Auf der Bodenwetterkarte vom 02.05. verlagerte sich die Zyklone CHRISTIAN weiter nach Norden, dabei intensivierte sich das Tiefdruckgebiet nochmals kräftig, innerhalb von lediglich 24 Stunden, auf einen Kerndruck von etwas weniger als 990 hPa. Das Tiefdruckzentrum von der Zyklone befand sich nun über dem 70. Breitengrad und dem 45. Längengrad über der russischen Nordwestküste zur Barentssee. Zu diesem Zeitpunkt konnte das Tiefdruckgebiet CHRISTIAN noch eine kurze Okklusionsfront, eine kaum noch wetterwirksame Warmfront nach Süden, als auch eine langgestreckte Kaltfront nach Südwesten bis über Wolgograd vorweisen. Die teils deutliche Intensivierung sowie die Positionierung der Zyklone CHRISTIAN in unmittelbarer Nähe zu einem blockierenden Hochdruckgebiet über Russland sorgte aufgrund der Luftdruckgegensätze für signifikante Windverhältnisse östlich von Moskau. Der Flughafen Kazan vermeldete um 06 Uhr MEZ einstündige Böen von 54 km/h, das entspricht „starkem“ bis „stürmischem“ Wind und Beaufort 7. Etwas später konnten die Stationen Vjatskie Poljany und Ohansk sogar einstündige Windböen von 65 und 72 km/h registrieren, also stürmischen Wind der Stärke 8 Beaufort.

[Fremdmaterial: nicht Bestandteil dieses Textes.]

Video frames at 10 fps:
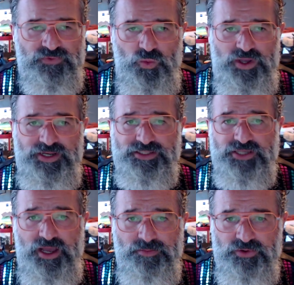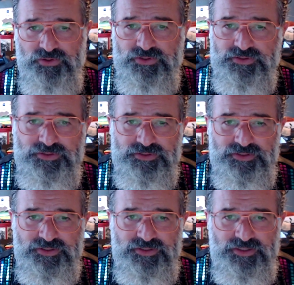for one, it's humble,
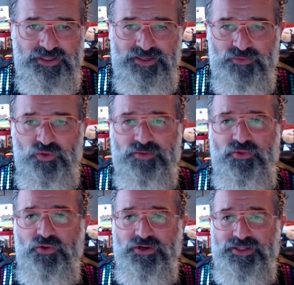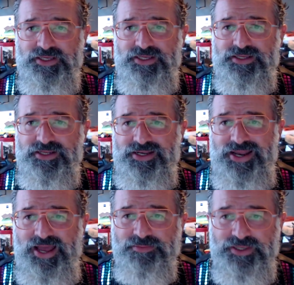and more importantly,
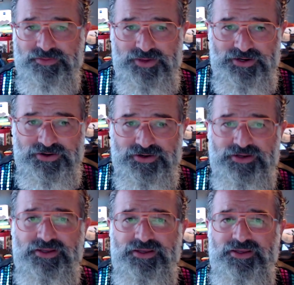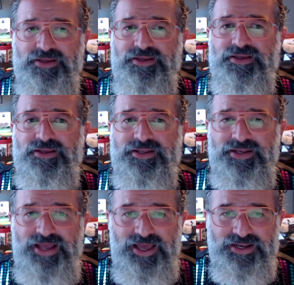not being better,
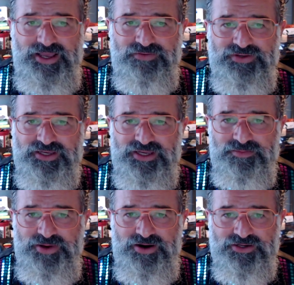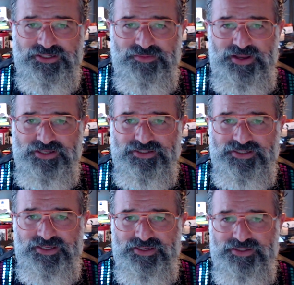not having a comparison
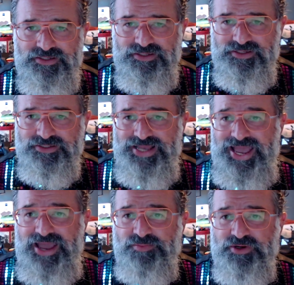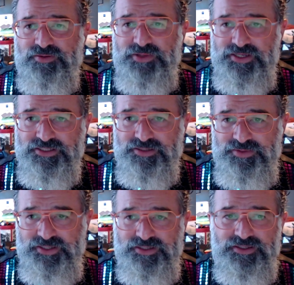mindset is a happier place
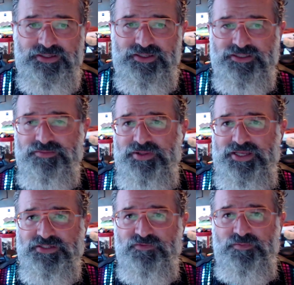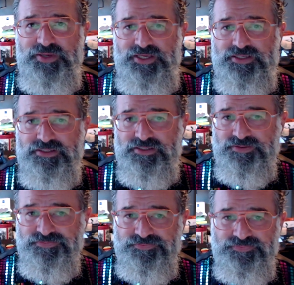to be. It's a place of peace.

Auf den nachfolgenden Bodenwetterkarten vom 03.05. und 04.05. verblieb die Zyklone zwar weiterhin quasistationär über dem 70. Breitengrad, jedoch wurde das Tiefdruckgebiet CHRISTIAN, von einem großräumigen Hochdruckgebiet über Grönland und dem Europäischen Nordmeer, als auch von dem oben bereits beschriebenen Hochdruckgebiet über Russland allmählich mit Luft aufgefüllt. Damit schwächte sich die Zyklone CHRISTIAN zunächst auf einen Kerndruck von etwas weniger als 995 hPa und schließlich auf kaum weniger als 1005 hPa ab. Zudem konnte die nachfolgende Kaltfront die vorlaufende Warmfront nun vollends einholen, sodass sich in einem östlich ausufernden Bogen die nun schwach ausgeprägte Okklusionsfront zunächst nach Süden erstreckte und sich schließlich aus dem Kartenbereich der Berliner Wetterkarte hinaus verlagerte.

 

Schließlich konnte die Zyklone CHRISTIAN nach einer beträchtlichen Lebensdauer von insgesamt sieben Tagen von den Meteorologen nicht mehr auf der Bodenkarte der Berliner Wetterkarte vom 05.05. analysiert werden. Nachdem es sich zunächst als schwaches Luftdruckdefizit über Südfrankreich ausgebildet hatte, zog es unter Intensivierung rasch nach Deutschland und sorgte für zahlreiche signifikante Wettererscheinungen, wie teils langanhaltender Regen, Regenschauer und Gewitter mit markanten Böen als auch größere Hagelansammlungen. Ebenso die Temperatur wurde in Mitteleuropa maßgeblich mitbeeinflusst. Im weiteren Verlauf zog es das Tiefdruckgebiet CHRISTIAN unter kurzzeitiger Aufteilung in CHRISTIAN I und CHRISTIAN II nach Osteuropa und schließlich bis zur Barentssee nördlich des Polarkreises, wo es dann aus dem Darstellungsbereich der Berliner Wetterkarte verschwand.